Riscos e condições de trabalho
A informação dada ao órgão regulador do mercado de ações para preparar o IPO indicava que a Uber está investindo pesado para manter seu domínio. Gastou 14,3 bilhões de dólares em 2018, principalmente em subsídios para atrair motoristas e usuários. O valor é quase 20% do que no exercício anterior. Isso gerou perdas de 1,8 bilhão, a metade do prejuízo que teve em 2017. No primeiro trimestre o prejuízo rondava o 1,1 bilhão.
A parte da brochura do IPO dedicada aos riscos tem 35.000 palavras. Começando pelos motoristas, os identifica como terceirizados (autônomos) e não como empregados. Isso a isenta de pagar-lhes um salário mínimo e cobertura de saúde. Se isso mudar por uma decisão judicial ou por imposição das autoridades locais, o custo será alto. A regulamentação do serviço também pode reduzir sua capacidade de inovar.
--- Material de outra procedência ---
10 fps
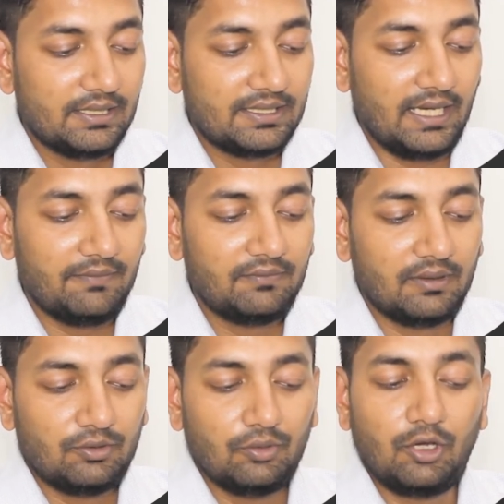Save
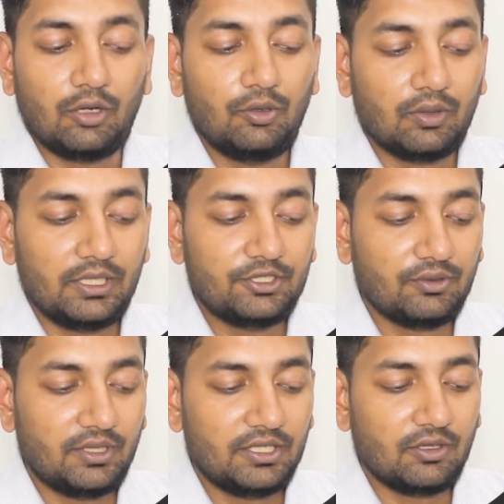to your local
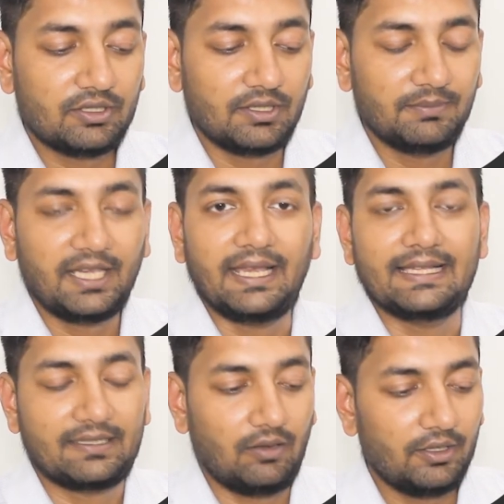storage or something
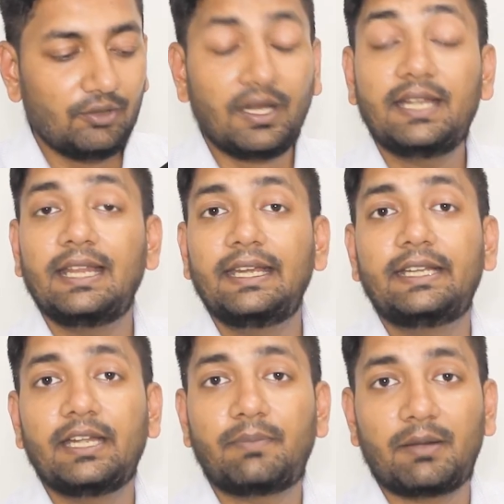else, or you can
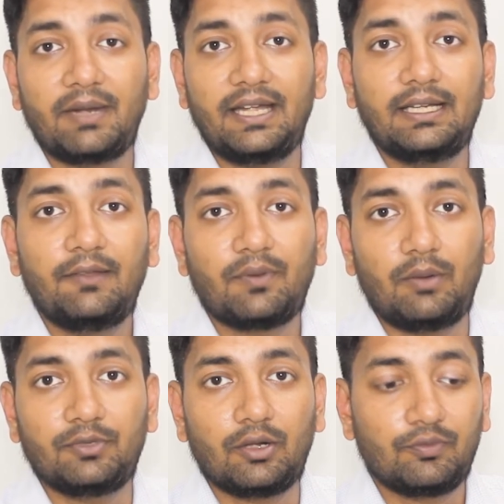delete it permanently
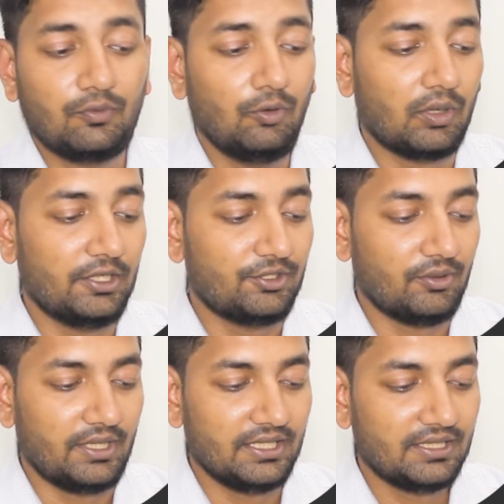from your local
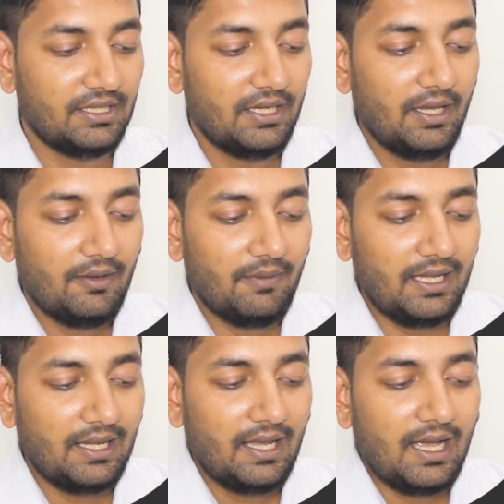storage.
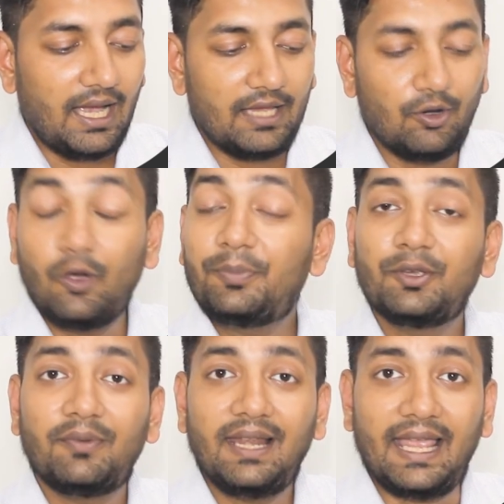Well, I hope
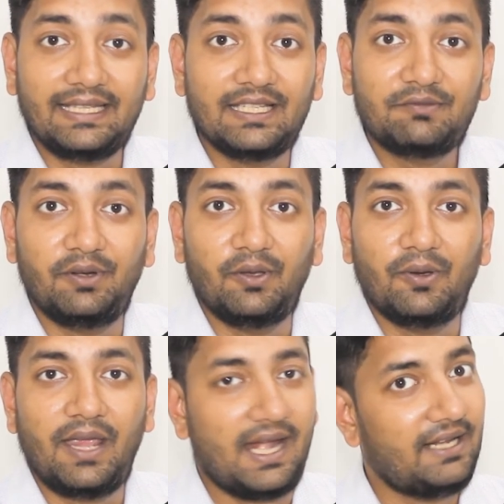you will like this
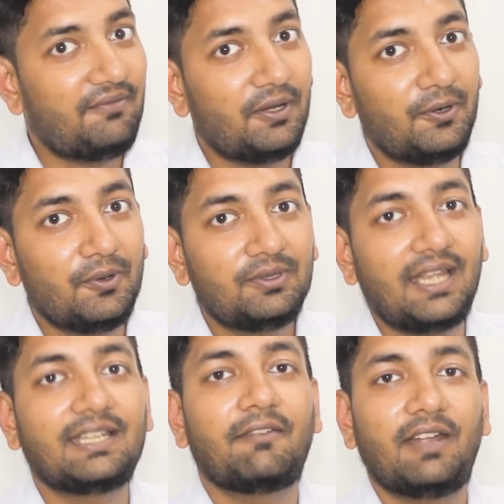video, and if you do,
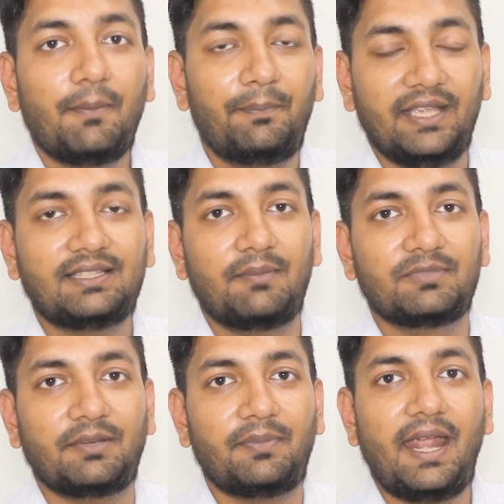then give it a big
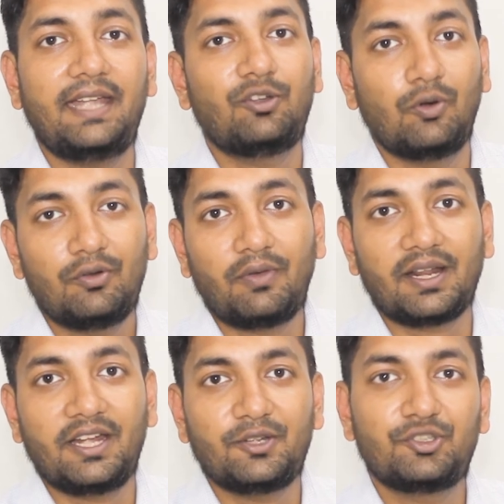thumbs up and don't
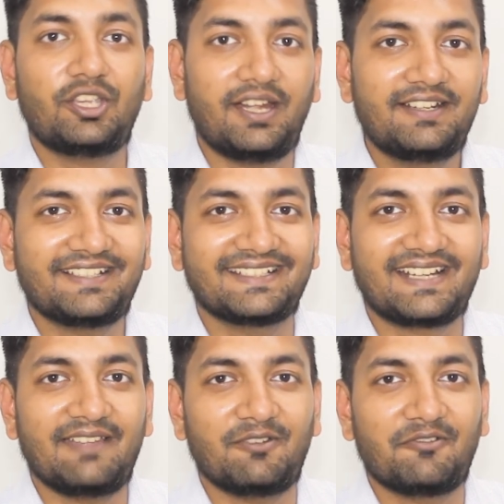forget to share and
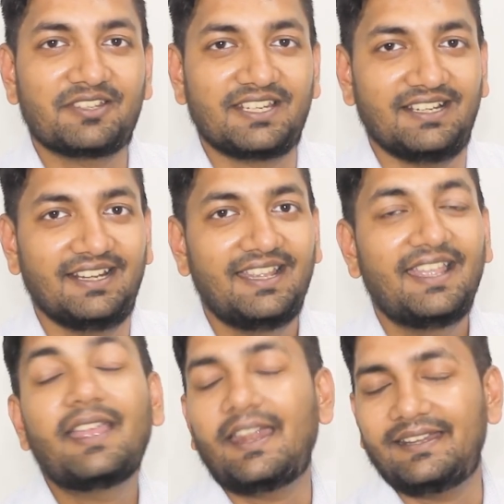subscribe our channel.
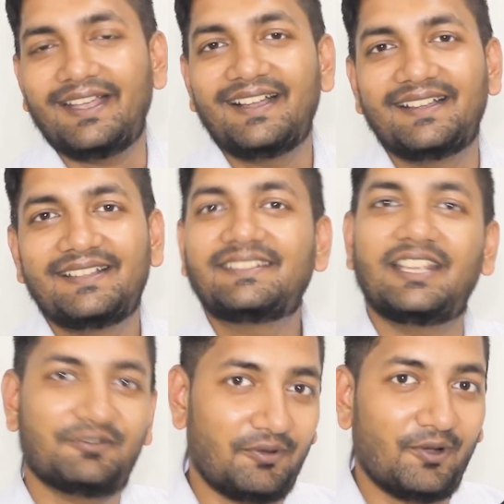And yeah,
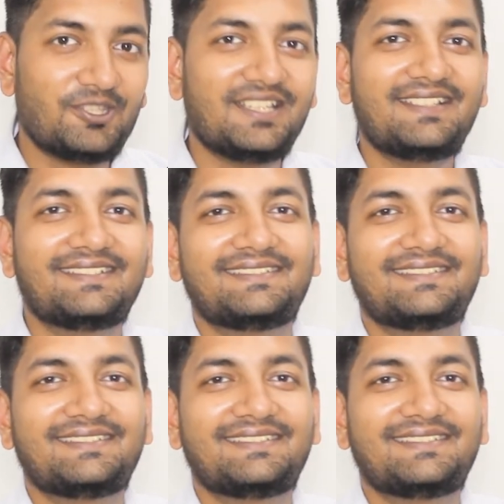thanks for watching.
A habilidade que teve para evitar a regulamentação foi fundamental para a expansão da empresa. Mas isso criou um problema de relações públicas que a Uber continua a arrastar. Quanto aos projetos de expansão e diversificação em andamento, a implantação dos robôs-táxi será fundamental para sua lucratividade futura. Mas a concorrência cresce com o Waymo do Google e a Tesla. Também nas entregas a domicílio.